Work order >>
Your job is to print, exactly, the lines in the data below from the line with "[0:00.00-0:00.90]" through the line with "[0:07.20-0:08.10]", both included, and to omit any picture.

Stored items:
# # #

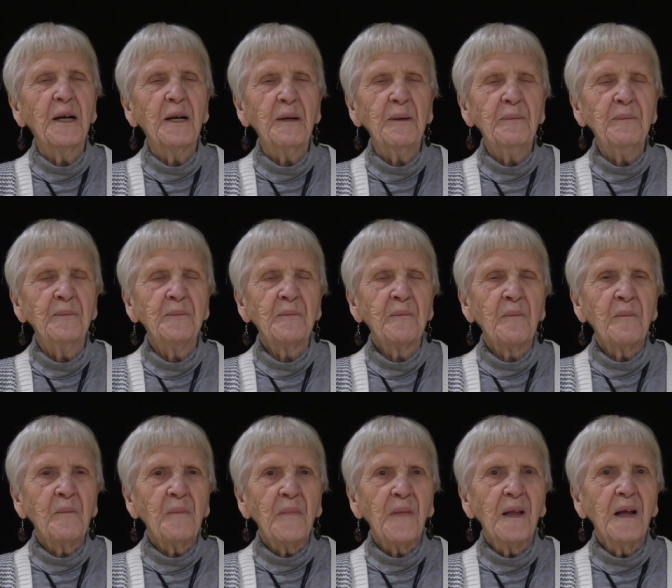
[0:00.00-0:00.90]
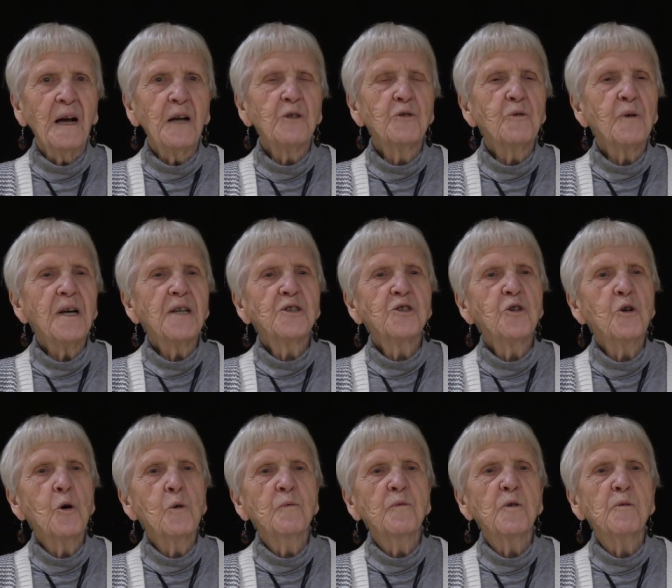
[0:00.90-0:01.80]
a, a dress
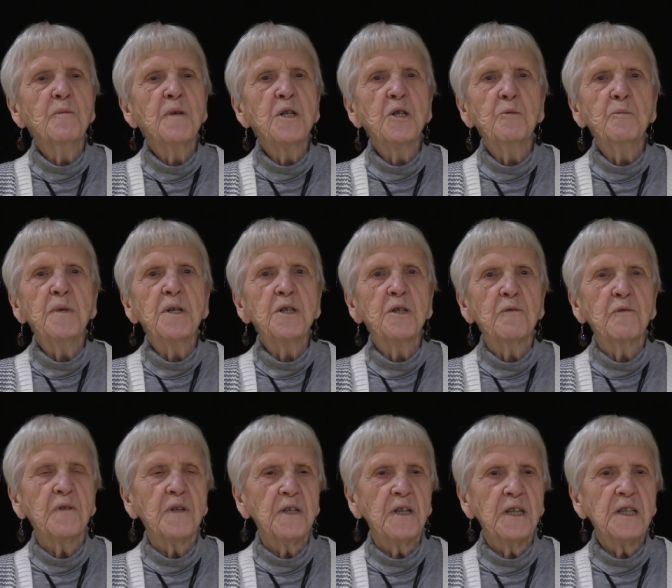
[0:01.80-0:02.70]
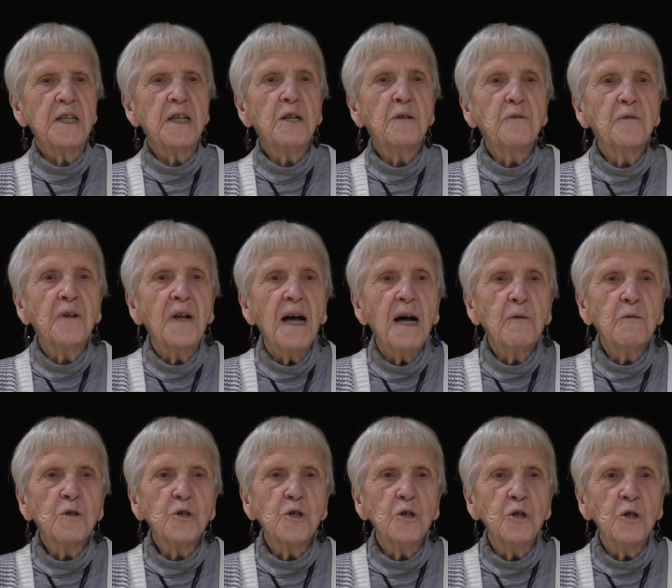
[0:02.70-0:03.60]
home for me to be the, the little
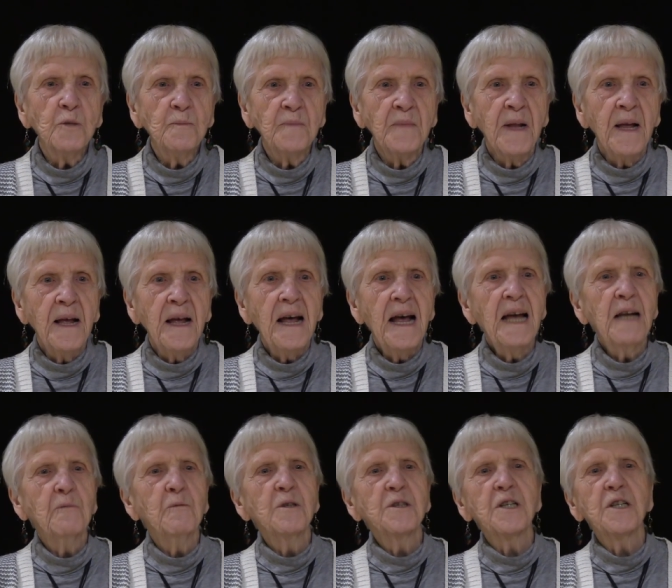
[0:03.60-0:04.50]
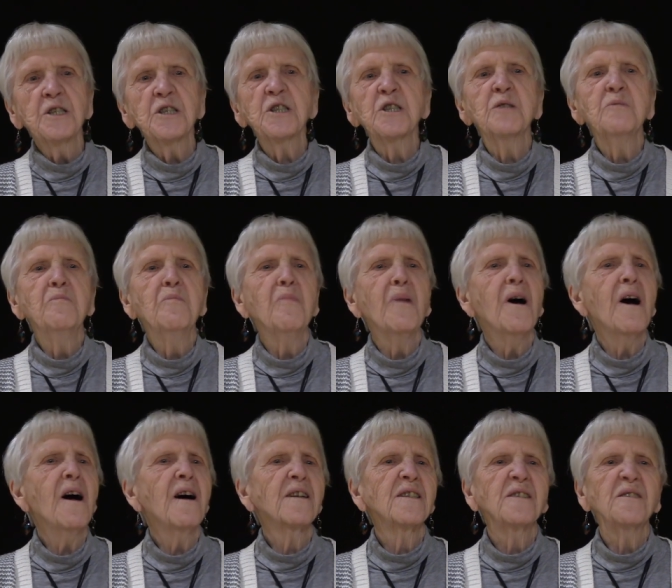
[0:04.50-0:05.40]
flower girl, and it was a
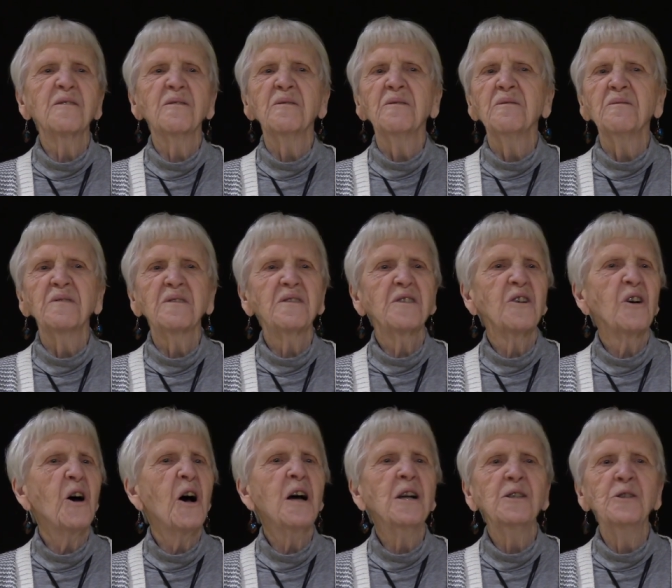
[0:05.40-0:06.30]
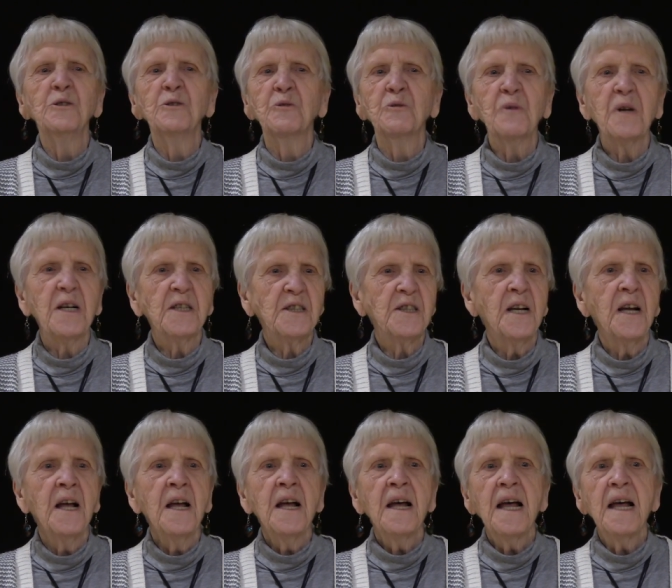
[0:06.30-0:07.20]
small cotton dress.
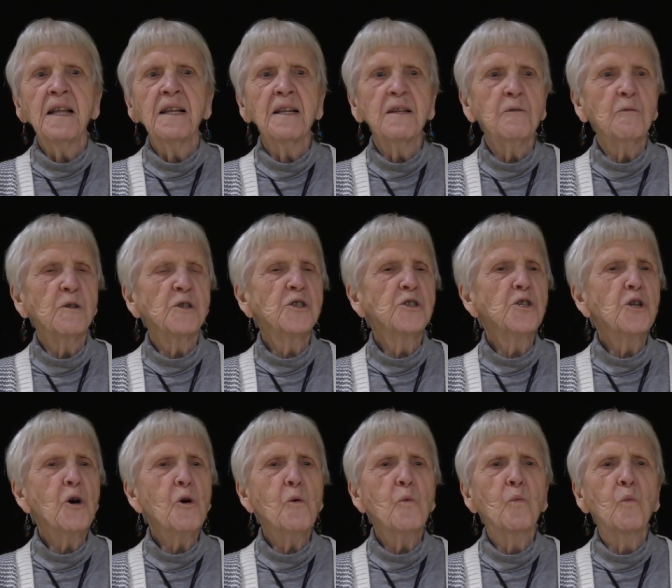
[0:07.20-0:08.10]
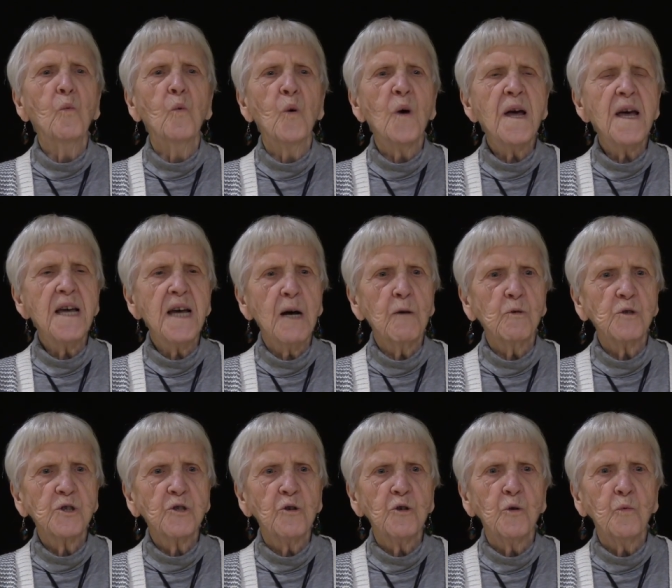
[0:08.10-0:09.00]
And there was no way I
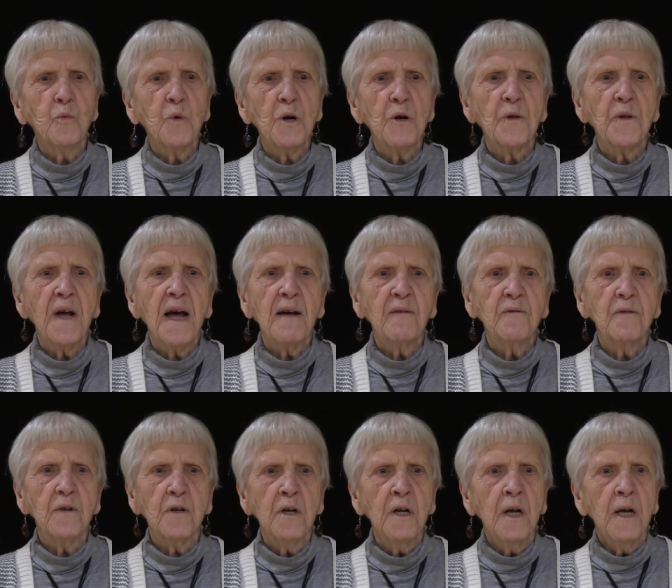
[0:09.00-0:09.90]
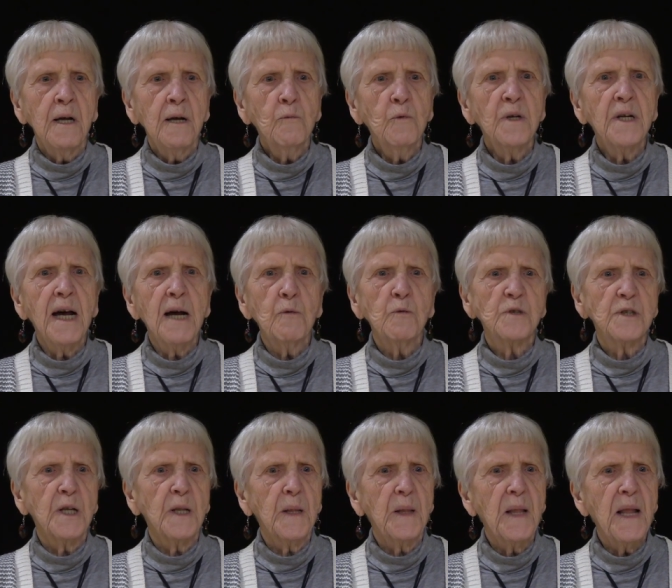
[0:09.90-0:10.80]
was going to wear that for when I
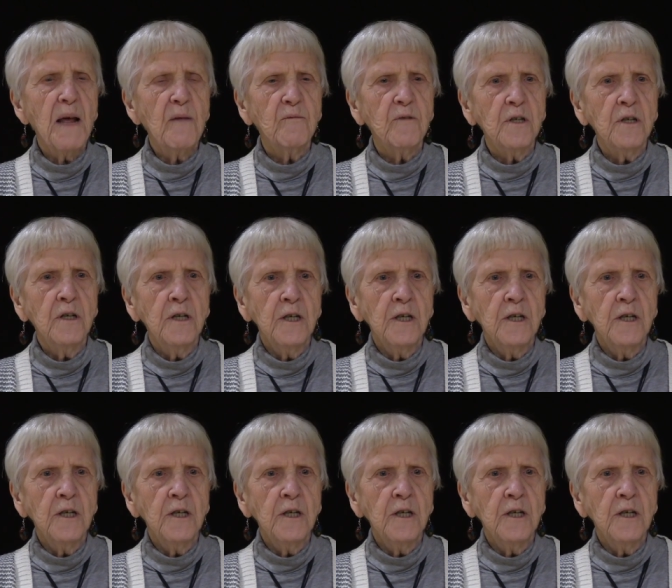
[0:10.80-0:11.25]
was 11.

# # #

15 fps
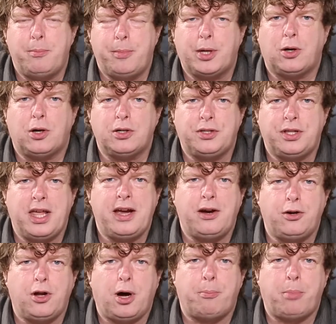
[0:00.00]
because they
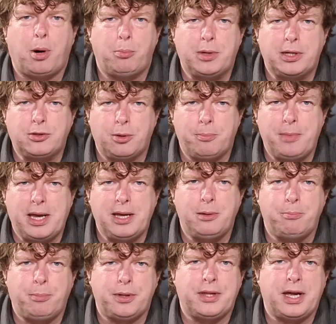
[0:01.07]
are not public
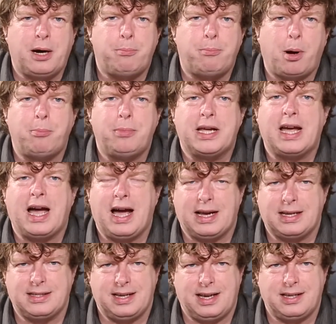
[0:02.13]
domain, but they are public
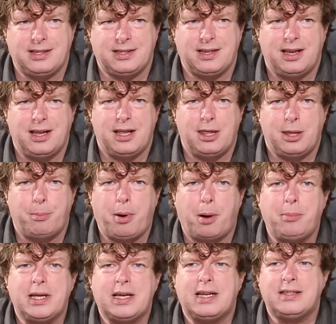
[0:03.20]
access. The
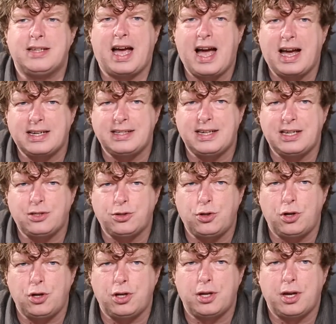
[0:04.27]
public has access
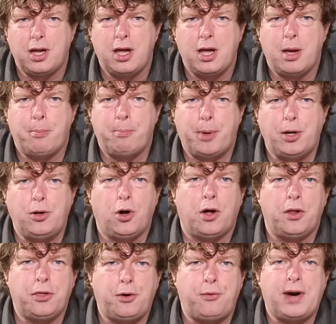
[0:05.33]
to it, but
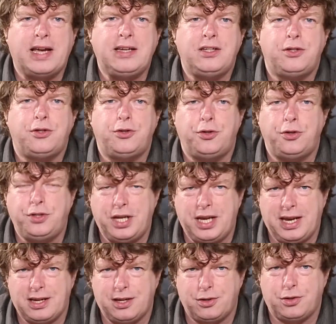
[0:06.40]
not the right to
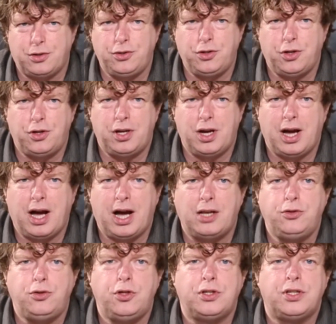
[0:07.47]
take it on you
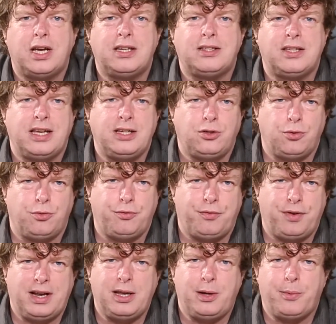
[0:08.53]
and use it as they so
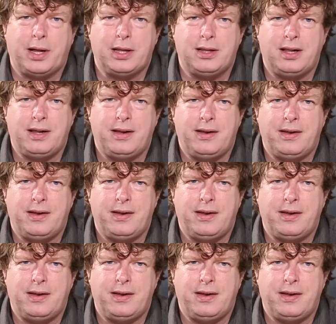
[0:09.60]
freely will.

# # #

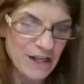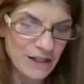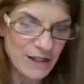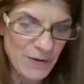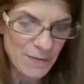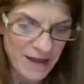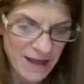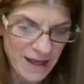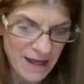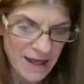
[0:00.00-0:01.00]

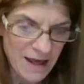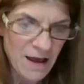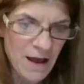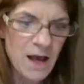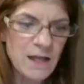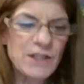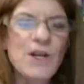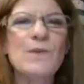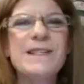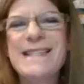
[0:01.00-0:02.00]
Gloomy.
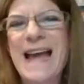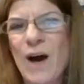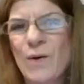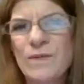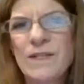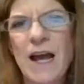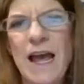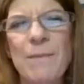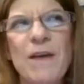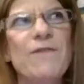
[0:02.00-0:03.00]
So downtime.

# # #

Solution >>
[0:00.00-0:00.90]
[0:00.90-0:01.80]
a, a dress
[0:01.80-0:02.70]
[0:02.70-0:03.60]
home for me to be the, the little
[0:03.60-0:04.50]
[0:04.50-0:05.40]
flower girl, and it was a
[0:05.40-0:06.30]
[0:06.30-0:07.20]
small cotton dress.
[0:07.20-0:08.10]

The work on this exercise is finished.